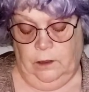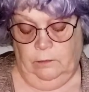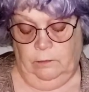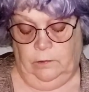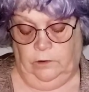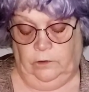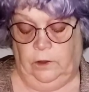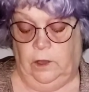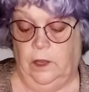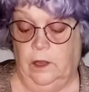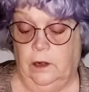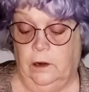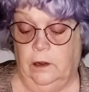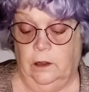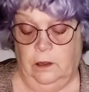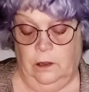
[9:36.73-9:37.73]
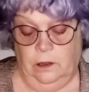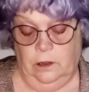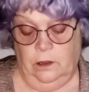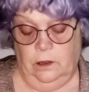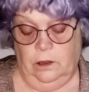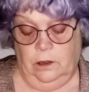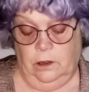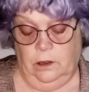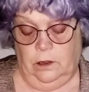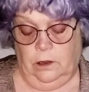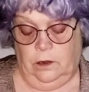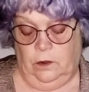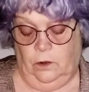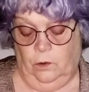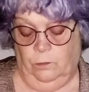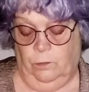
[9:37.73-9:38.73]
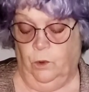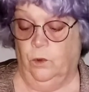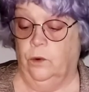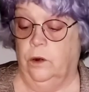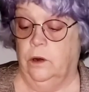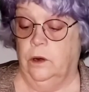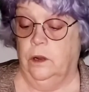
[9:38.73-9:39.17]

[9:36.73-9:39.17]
Mesquite and New Moon,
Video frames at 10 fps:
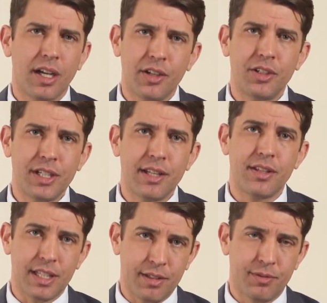
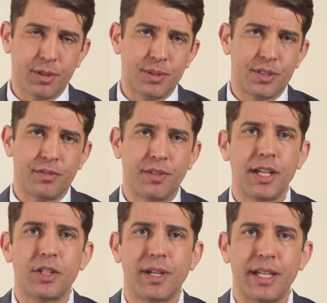underneath the influence of
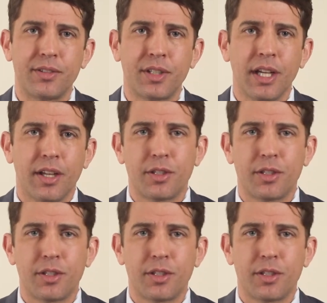nitrates,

══════════════════════════════

What you will do →
Return every line of the data above exactly, and omit all pictures.

Task output →
[9:36.73-9:37.73]
[9:37.73-9:38.73]
[9:38.73-9:39.17]

[9:36.73-9:39.17]
Mesquite and New Moon,
Video frames at 10 fps:
underneath the influence of
nitrates,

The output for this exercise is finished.